Roma leaders condemned intolerance against their community across Europe Monday at the WWII Nazi German Auschwitz death camp where they marked 66 years since the massacre of nearly 3,000 Roma. "Roma are still the victims of intolerance, even brutal aggression and instead there is talk of the divisions and conflicts between Sinti and Roma," Roman Kwiatkowski, head of the Roma Association of Poland said at the ceremonies, as quoted by the Polish PAP news agency. Sinti are part of the Roma people, known also as gypsies, but with their own specific dialect. "To all those who say this, I answer clearly at this place: we are a single, great people, especially on this day, International Remembrance Day of Roma Victims of the Holocaust," Kwiatkowski said. "We are deprived of our rights ... The discrimination and persecution of Sinti and Roma must forever disappear from the life of the peoples of Europe," said Romani Rose, leader of Germany's Roma and Sinti. Some 500 Roma from several countries gathered Monday at the foot of a monument commemorating the death of the last group of Roma, nearly 3,000 women, children and elderly people, who were gassed by the Nazis at the Auschwitz-Birkenau death camp on the night of August 2-3, 1944.

Nearly all of the 23,000 Roma and Sinti imprisoned at the "Zigeunerlager" at Auschwitz-Birkenau were killed by the Nazis between 1941-44. Auschwitz-Birkenau, the most notorious of Nazi Germany's WWII death camps is located in the southern Polish town of Oswiecim, which like all of Poland was under German occupation during the Second World War.
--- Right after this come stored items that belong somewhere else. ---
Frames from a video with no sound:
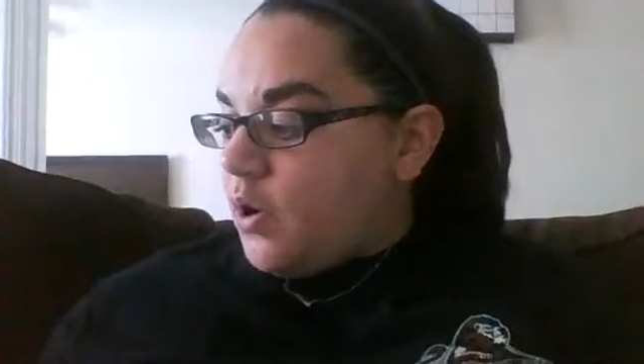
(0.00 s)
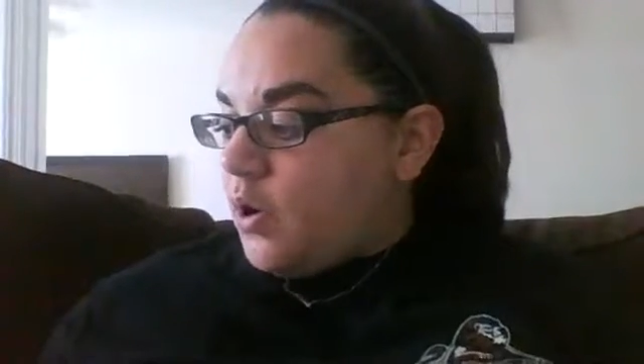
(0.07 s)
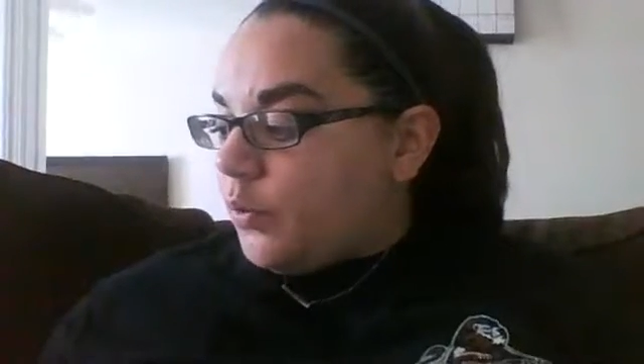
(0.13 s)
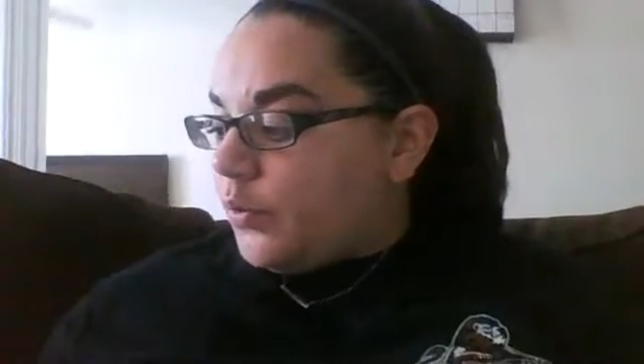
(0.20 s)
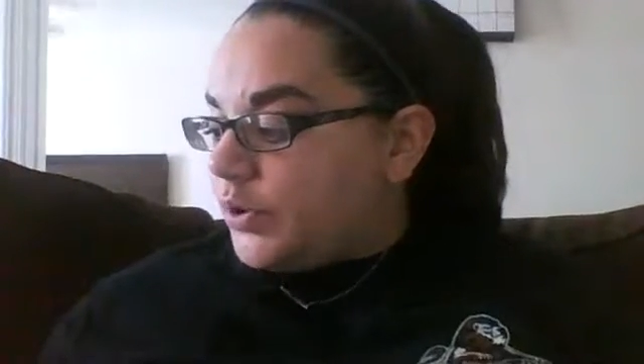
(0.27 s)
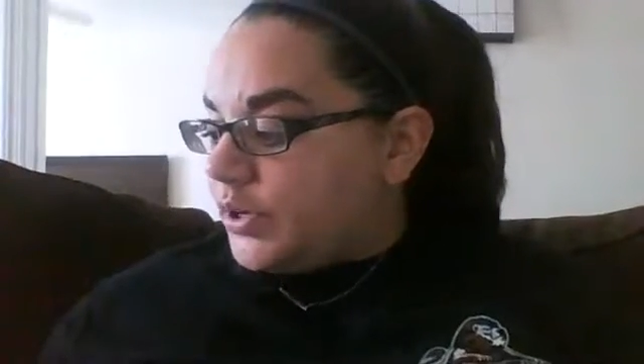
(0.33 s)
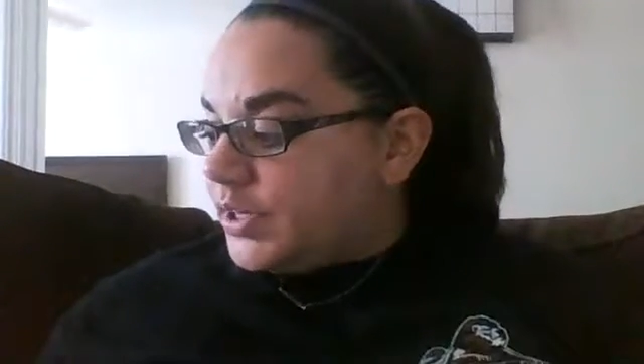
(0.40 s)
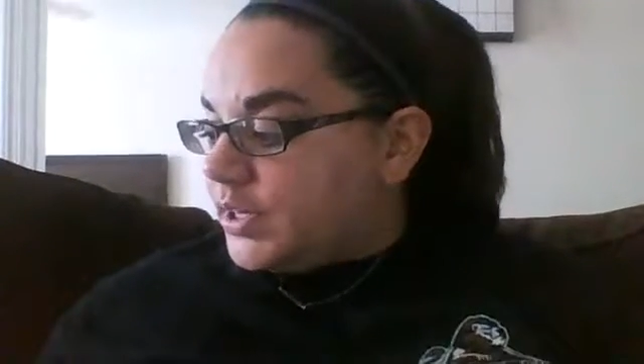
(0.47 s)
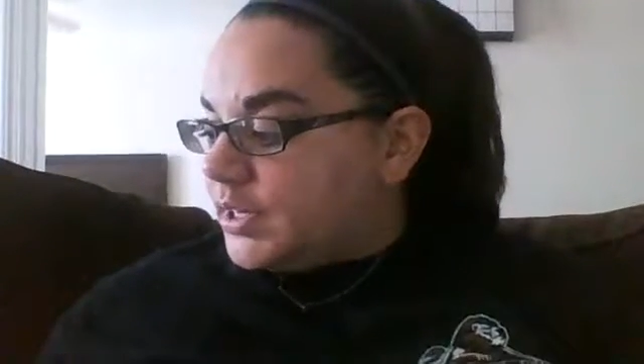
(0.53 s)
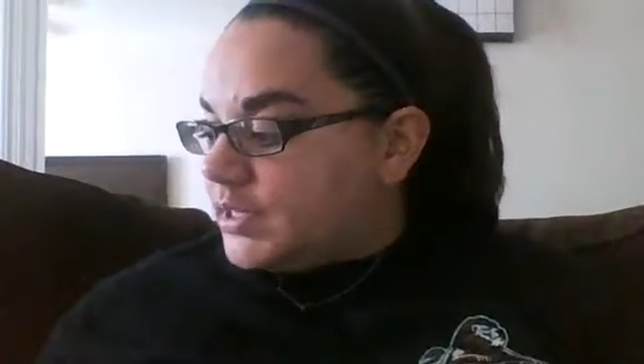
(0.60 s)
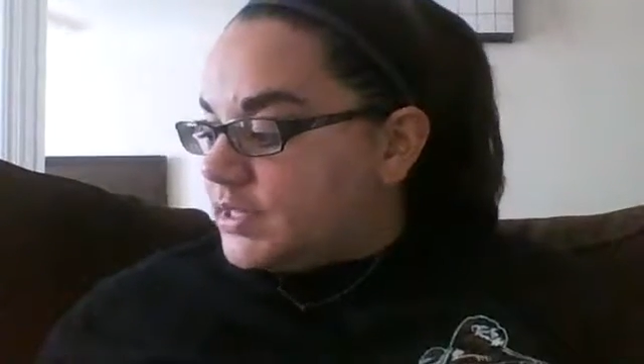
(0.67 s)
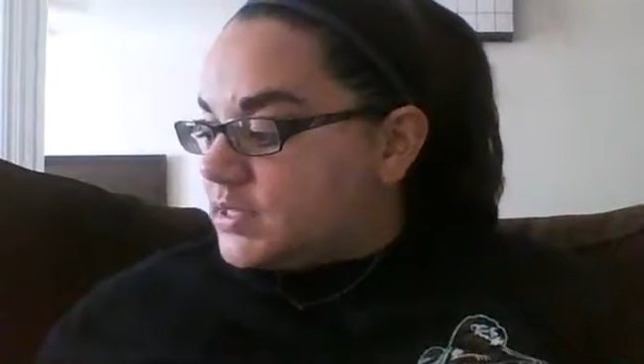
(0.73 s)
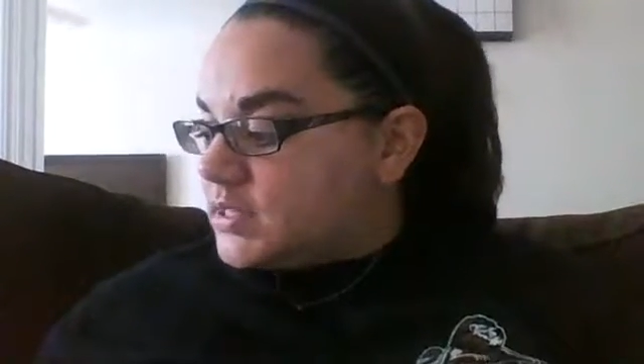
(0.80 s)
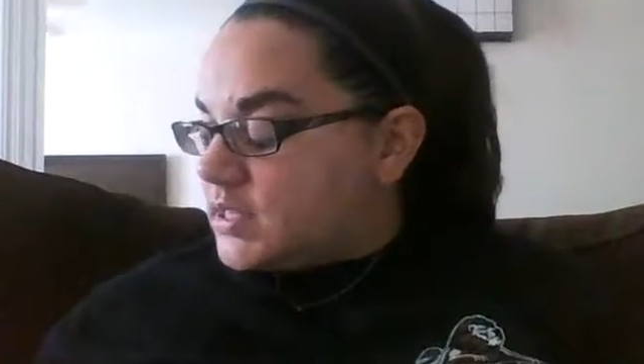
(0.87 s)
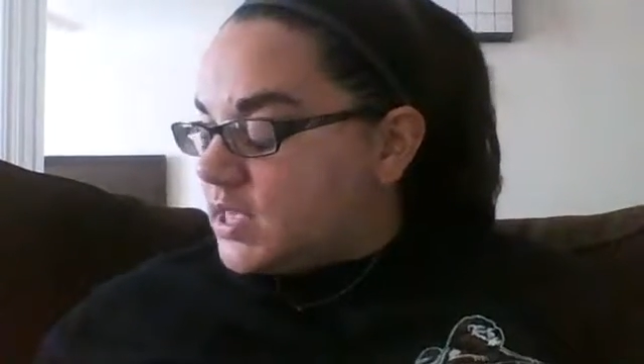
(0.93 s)

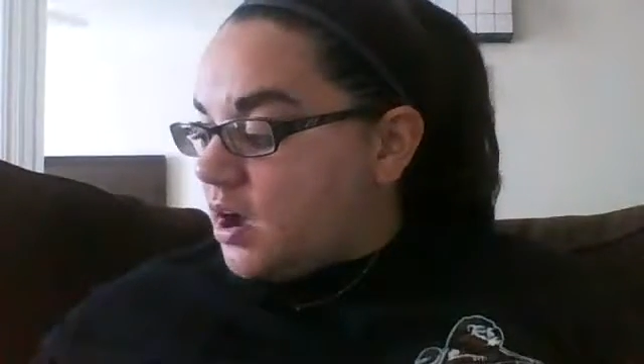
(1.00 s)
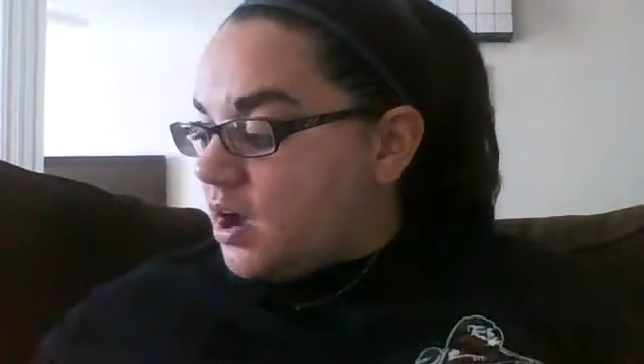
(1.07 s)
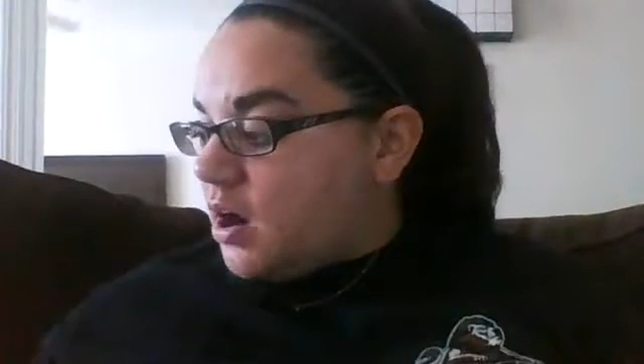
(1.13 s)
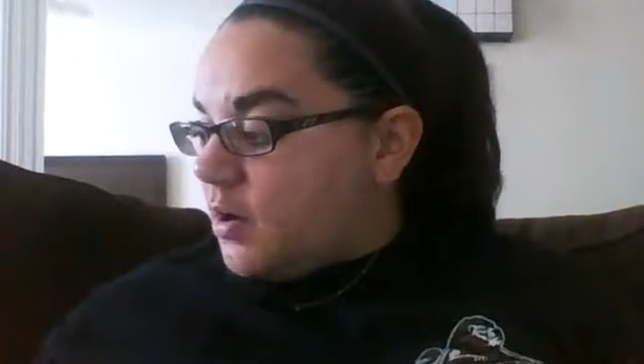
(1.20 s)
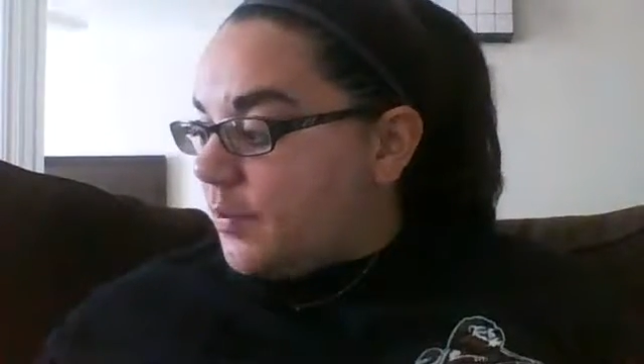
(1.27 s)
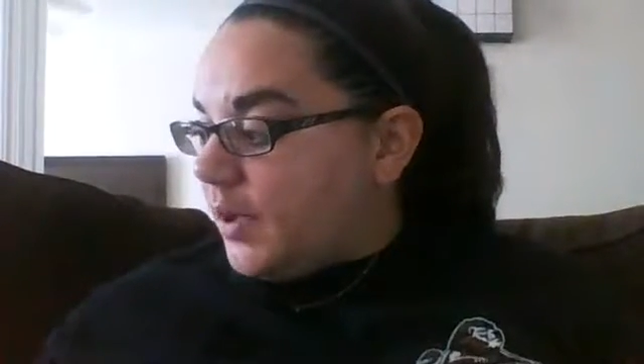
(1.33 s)
was on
The Warsaw-based Office for Democratic Institutions and Human Rights (ODIHR) of the Organisation for Security and Co-operation in Europe (OSCE) said Monday it had brought together some 80 Roma and non-Roma youth activists from several European countries for four days at the former Auschwitz camp for education about the Nazi's WWII genocide against the Roma. Between 1940-45 Nazi Germany killed some 1.5 million people, including 1.2 million European Jews, at Auschwitz-Birkenau. Other victims included Poles, Roma, and Soviet prisoners of war.